Пройдя всего милю, она почувствовала, что задыхается от усталости, и была вынуждена остановиться. «Да, — подумала она, — гулять по этой дороге налегке было куда легче. Теперь я понимаю, почему многие повернули назад. С таким грузом далеко не уйдешь. Поэтому, наверно, на берегу и гниют мешки с припасами».

— Что, готовы сдаться? — спросил Клейтон, показывая ей, как опереться рюкзаком о скалу, чтобы немного отдохнуть.

— Нет, но к этому надо привыкнуть. Клейтон вытер ее лоб своим носовым платком, потом вытер лицо себе.

— У нас нет времени привыкать. До ночи нужно дойти до лагеря Кемп-Плезант. [«Кемп-Плезант» буквально означает «приятный лагерь».]

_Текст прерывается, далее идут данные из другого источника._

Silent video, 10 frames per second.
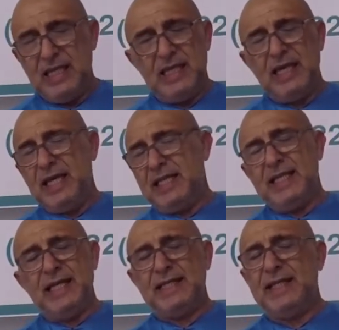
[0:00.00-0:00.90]
it
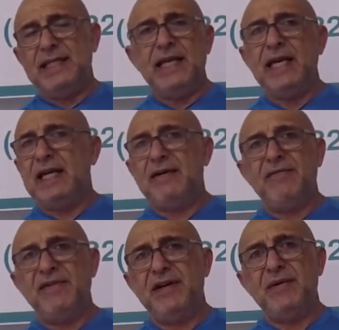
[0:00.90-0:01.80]
doesn't tear
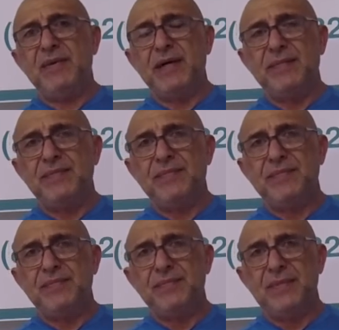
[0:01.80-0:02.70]
very well,
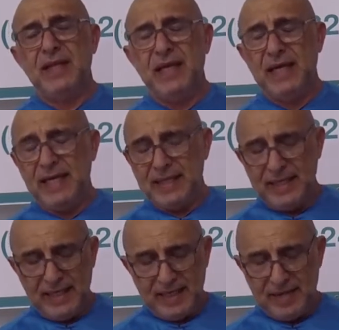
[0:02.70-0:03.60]
and
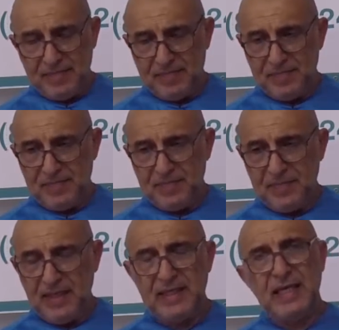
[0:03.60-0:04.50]

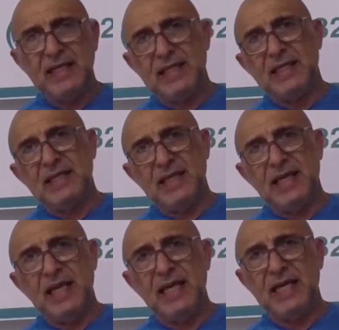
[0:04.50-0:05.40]
it doesn't
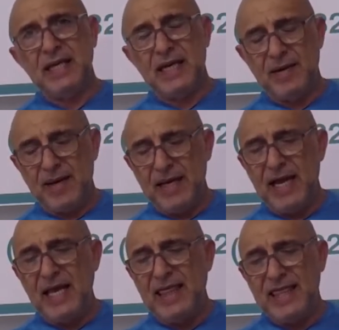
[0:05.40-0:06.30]
heat it up, and
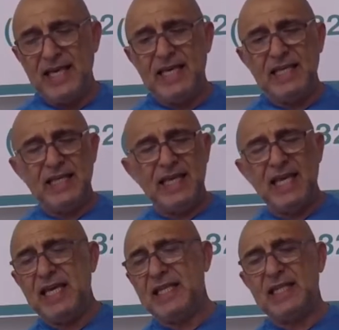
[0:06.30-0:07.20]
I think the
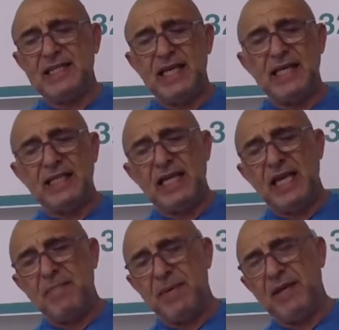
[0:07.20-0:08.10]
heat is
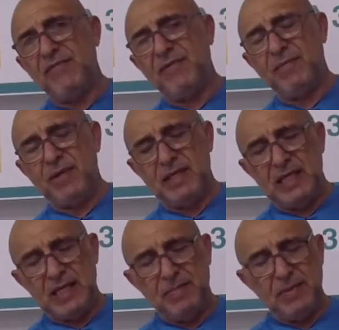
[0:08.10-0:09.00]
escaping from the
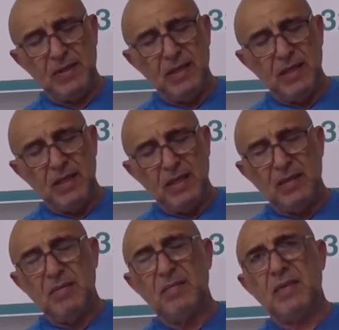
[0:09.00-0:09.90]
tip
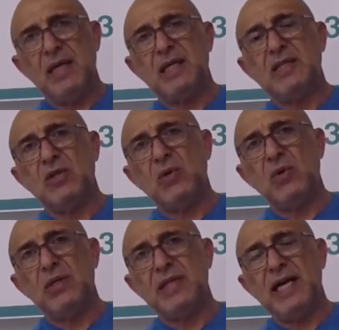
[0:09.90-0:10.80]
and it's
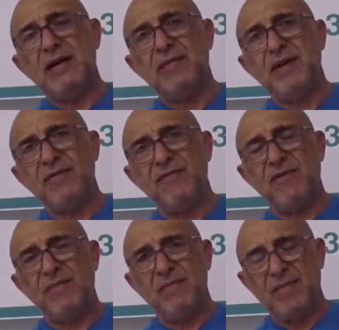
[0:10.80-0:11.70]
cooling down
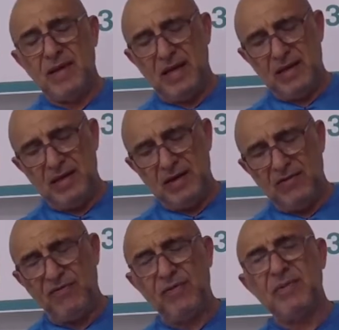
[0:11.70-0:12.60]
from, you know,
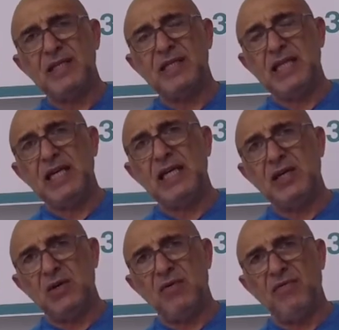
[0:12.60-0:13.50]
from the stick
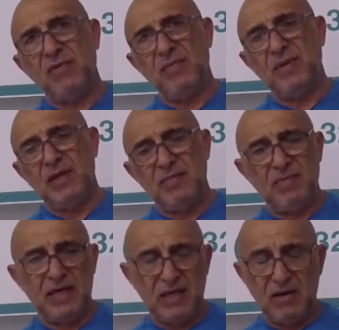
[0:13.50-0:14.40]
or from
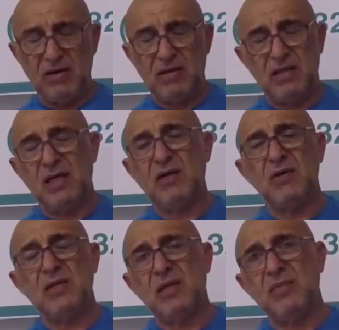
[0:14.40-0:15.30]
my yardstick or
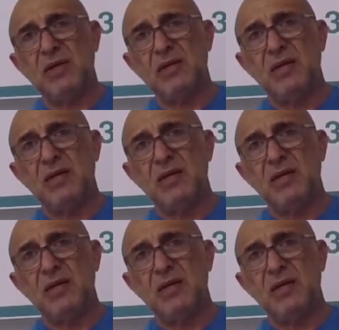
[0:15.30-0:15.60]
something,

— А далеко до него? — спросила Аурелия, наморщив лоб. — Впрочем, если вы скажете пять футов, это уже далеко.

— Миль семь-восемь. Пошли! — Он повернулся к Пойзеру, который весь сник, как чучело под дождем. — Выше голову, парень! Ты ведь хотел приключений!

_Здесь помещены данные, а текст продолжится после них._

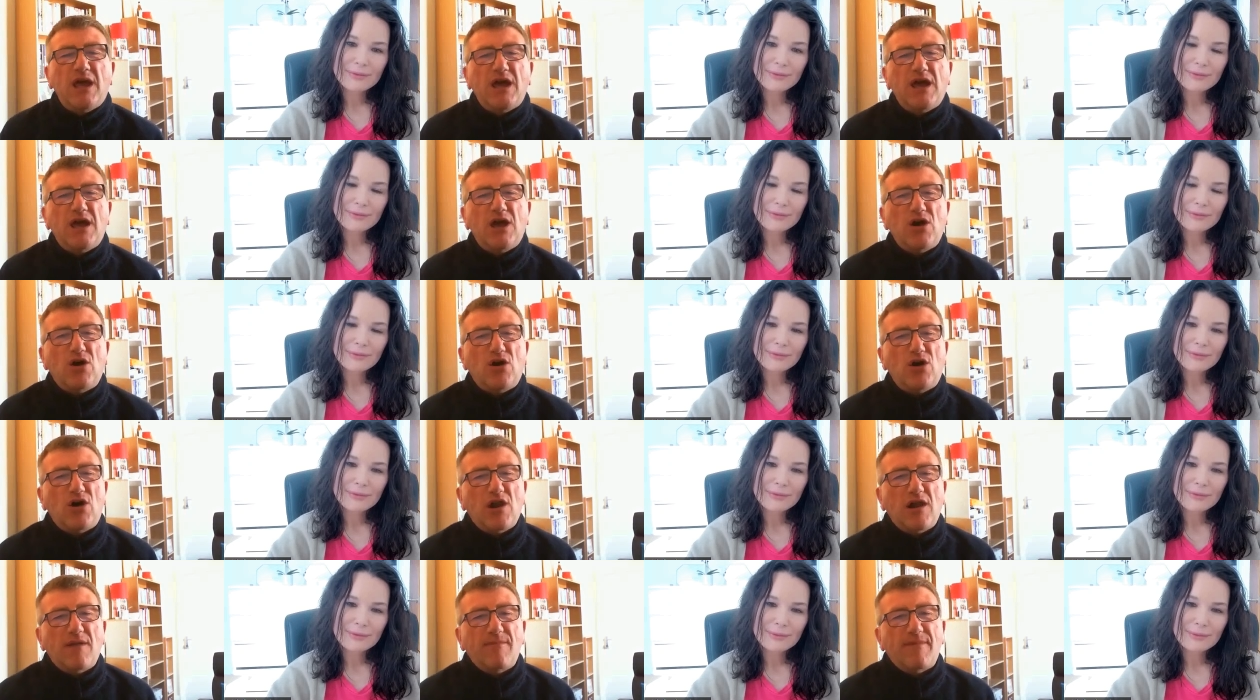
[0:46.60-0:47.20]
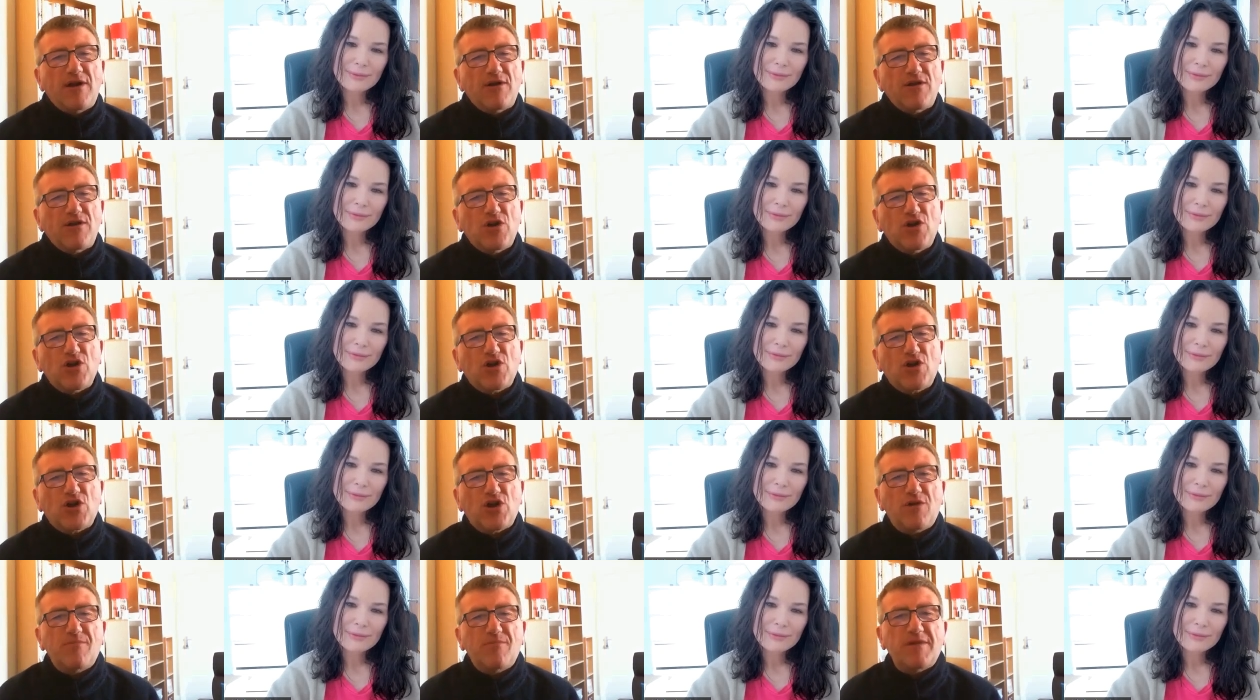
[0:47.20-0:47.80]
Speaker 1: uh, all about
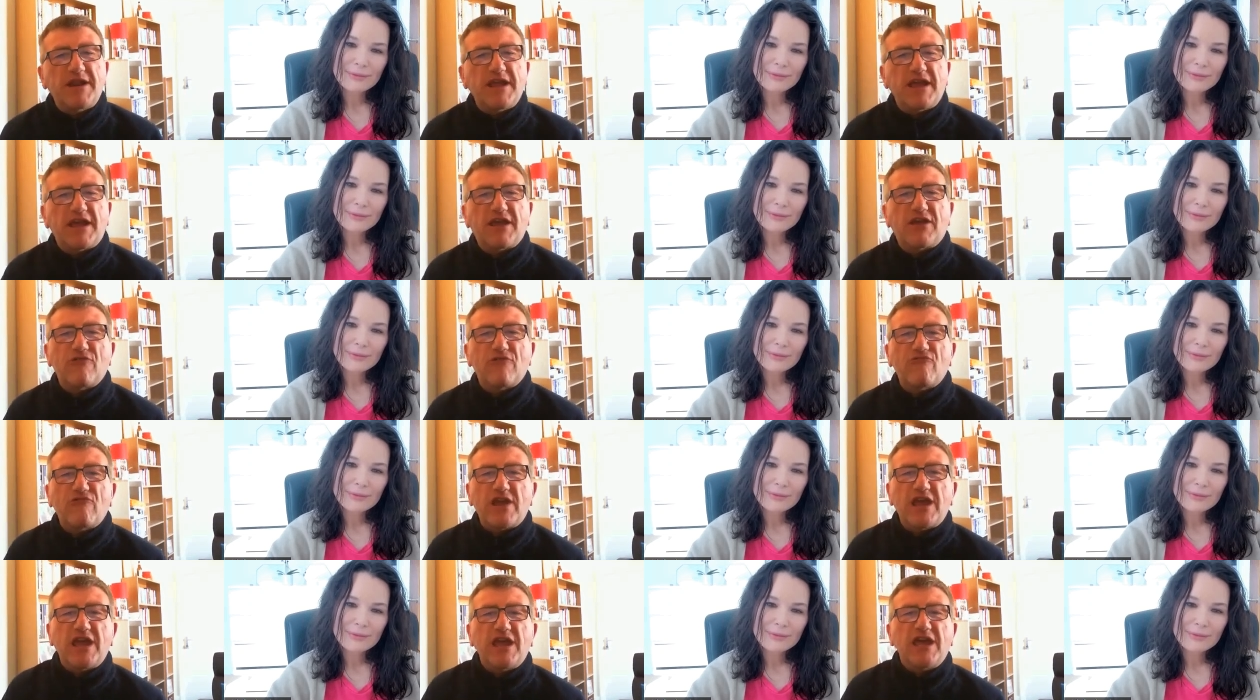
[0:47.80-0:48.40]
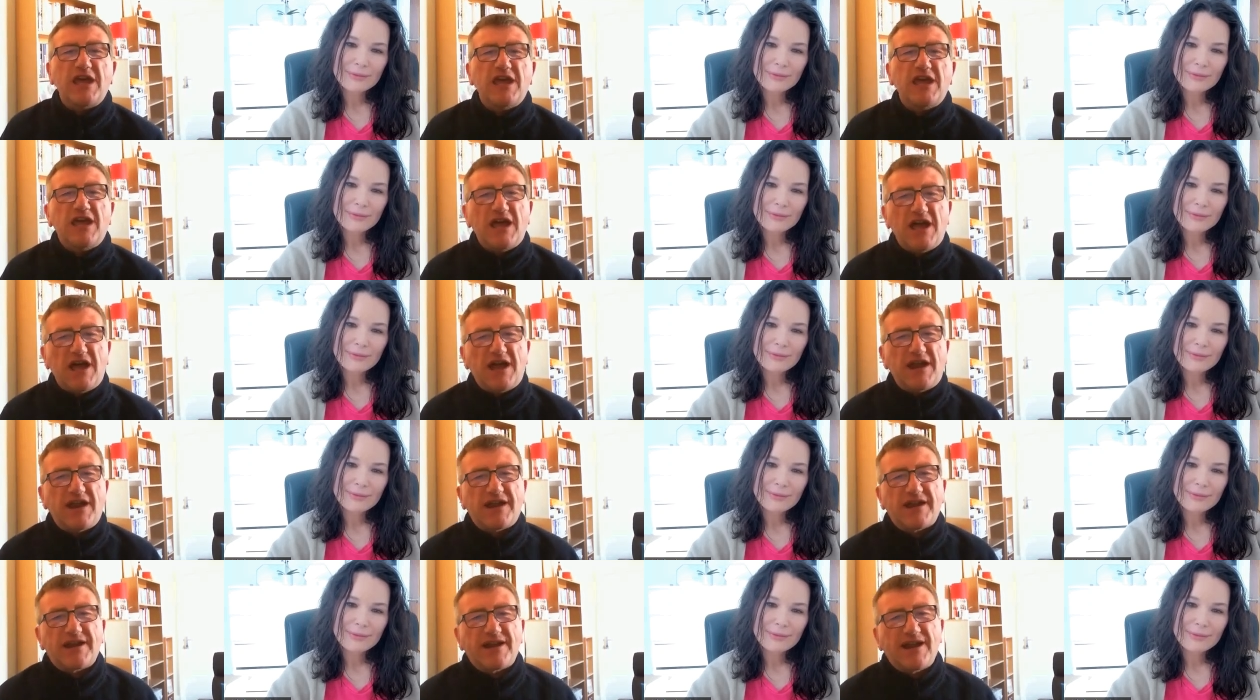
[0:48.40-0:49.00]
your comedy career.
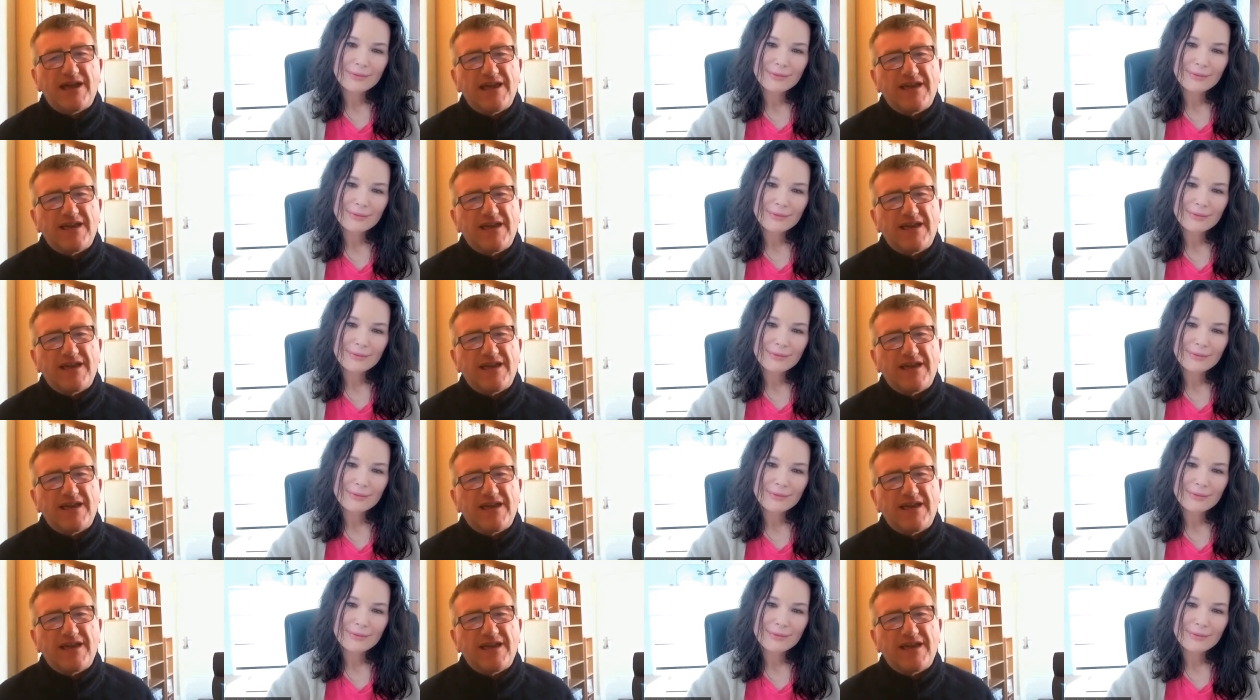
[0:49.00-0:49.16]
And I'd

Аурелия вздохнула, подтянула лямки и пошла за Клейтоном. Господи, неужели всем так же трудно? Один шаг, другой, третий… Дорога круто пошла в гору и выровнялась только на высоком берегу реки. Из снега торчали массивные гранитные валуны, тощие елки и кусты.

Они остановились перекусить в так называемом кафе, которое представляло собой накрытую палаткой плиту. Аурелия с аппетитом съела сандвич с ветчиной и выпила чашку чая не потому, что ветчина была свежей, а чай горячим, а потому что обед — это остановка, это отдых. Теперь она лучше представляла себе, какая дорога ее ждет. Сколько же раз им придется возвращаться в Дайю, чтобы перетащить все!